- _The data_:

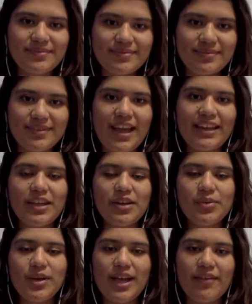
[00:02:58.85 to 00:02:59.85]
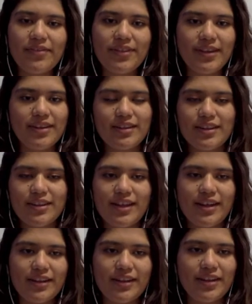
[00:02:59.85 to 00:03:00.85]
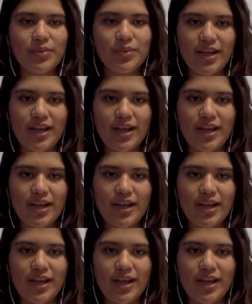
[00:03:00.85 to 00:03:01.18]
and here we have the data that we have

- _Your objective_: Repeat the full listing above exactly, with no pictures in the copy.

- _Expected output_:
[00:02:58.85 to 00:02:59.85]
[00:02:59.85 to 00:03:00.85]
[00:03:00.85 to 00:03:01.18]
and here we have the data that we have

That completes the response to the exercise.